• EXERCISE INSTRUCTIONS
In the records below, pick out all lines containing the word "from".

• SOURCE DATA
****************************************

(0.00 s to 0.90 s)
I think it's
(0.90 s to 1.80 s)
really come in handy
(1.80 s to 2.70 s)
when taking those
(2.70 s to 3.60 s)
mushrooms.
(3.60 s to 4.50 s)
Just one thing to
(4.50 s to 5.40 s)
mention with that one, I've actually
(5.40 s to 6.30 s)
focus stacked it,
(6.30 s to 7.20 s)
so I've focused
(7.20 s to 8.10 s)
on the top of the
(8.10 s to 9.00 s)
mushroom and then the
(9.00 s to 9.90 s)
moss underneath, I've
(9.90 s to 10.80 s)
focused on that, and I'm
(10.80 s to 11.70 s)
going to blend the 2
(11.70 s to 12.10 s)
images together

****************************************

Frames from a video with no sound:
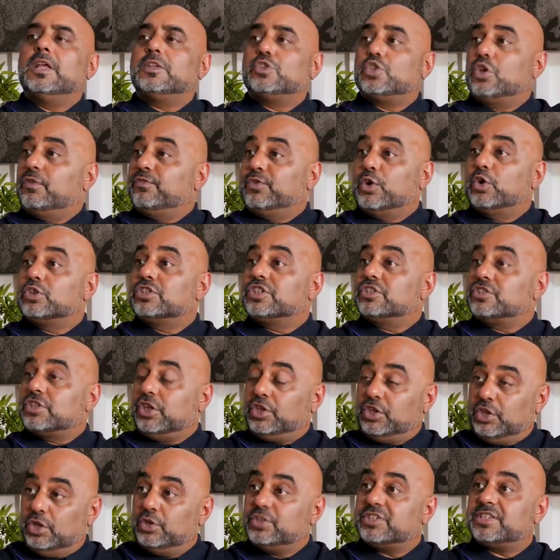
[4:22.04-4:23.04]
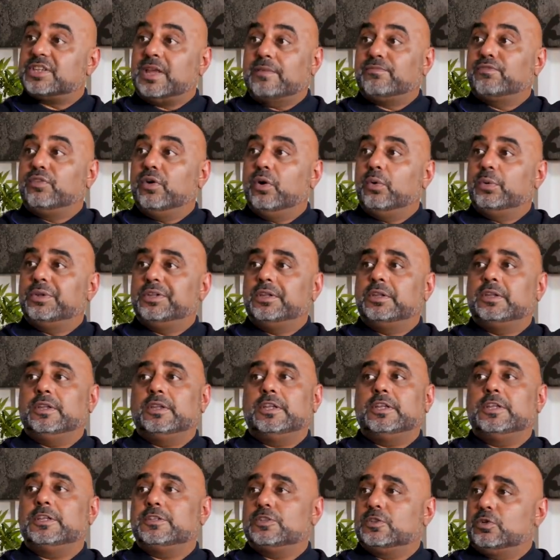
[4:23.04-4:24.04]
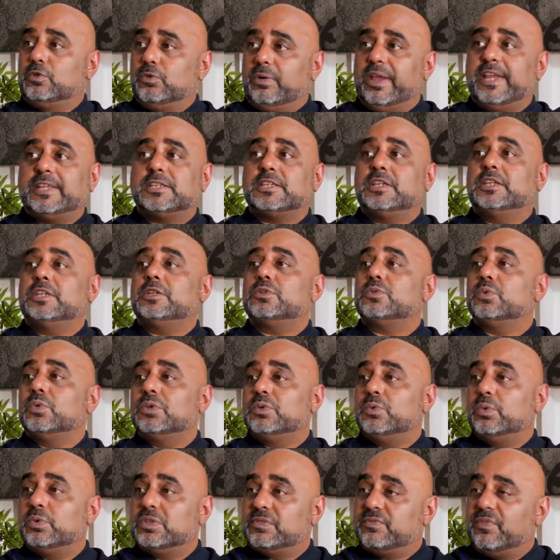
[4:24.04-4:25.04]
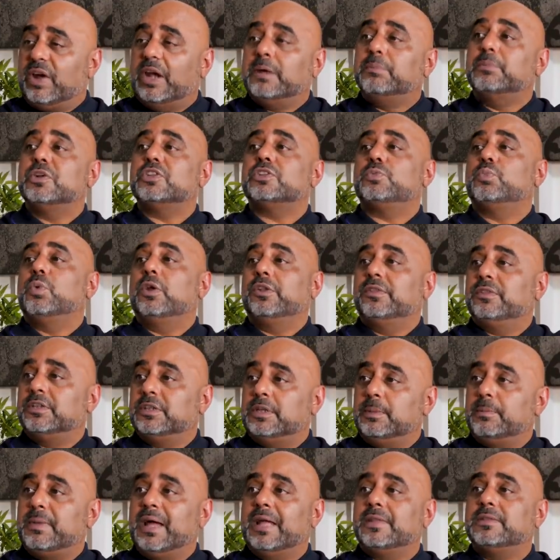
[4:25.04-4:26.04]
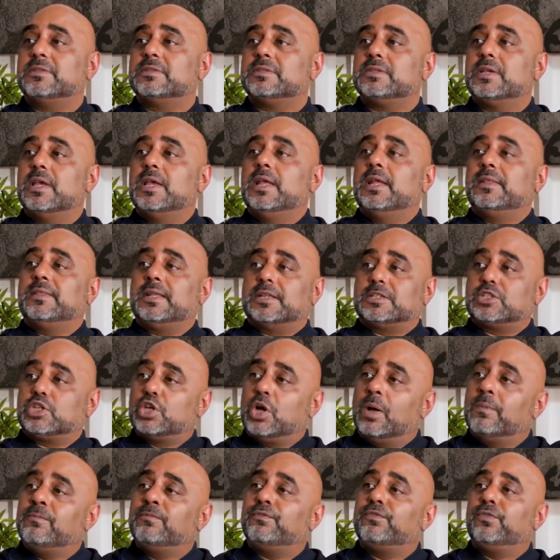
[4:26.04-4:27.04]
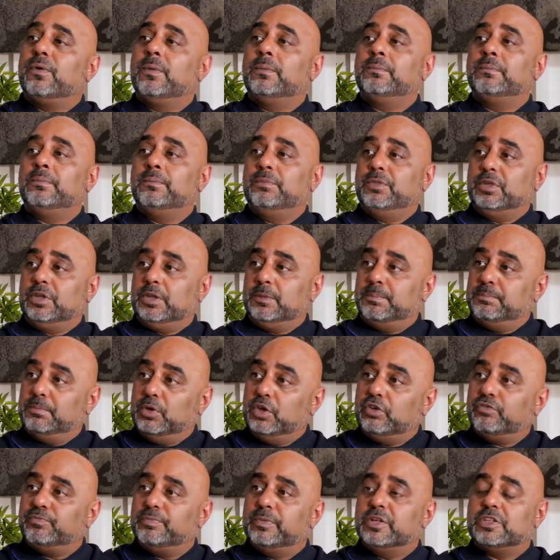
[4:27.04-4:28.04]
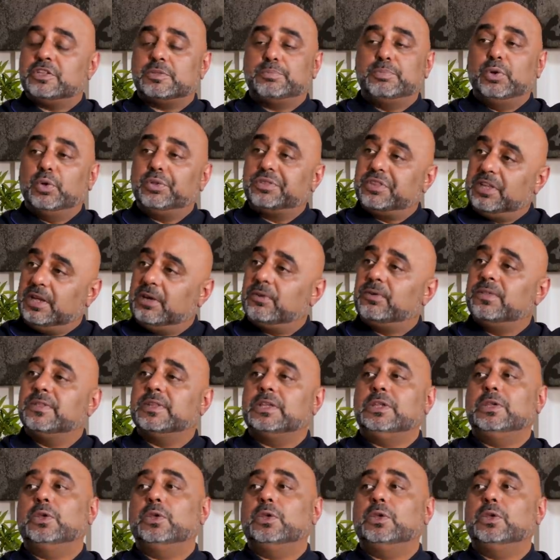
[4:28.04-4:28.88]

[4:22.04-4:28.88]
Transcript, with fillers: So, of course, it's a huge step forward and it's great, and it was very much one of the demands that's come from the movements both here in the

****************************************

• WRITTEN ANSWER
Frames from a video with no sound:
Transcript, with fillers: So, of course, it's a huge step forward and it's great, and it was very much one of the demands that's come from the movements both here in the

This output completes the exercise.